:: Exercise description ::
An exact reproduction of all entries is expected.

:: Supplied material ::
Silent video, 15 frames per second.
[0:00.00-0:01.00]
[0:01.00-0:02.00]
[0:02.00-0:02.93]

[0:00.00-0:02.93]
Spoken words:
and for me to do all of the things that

:: Completed exercise ::
Silent video, 15 frames per second.
[0:00.00-0:01.00]
[0:01.00-0:02.00]
[0:02.00-0:02.93]

[0:00.00-0:02.93]
Spoken words:
and for me to do all of the things that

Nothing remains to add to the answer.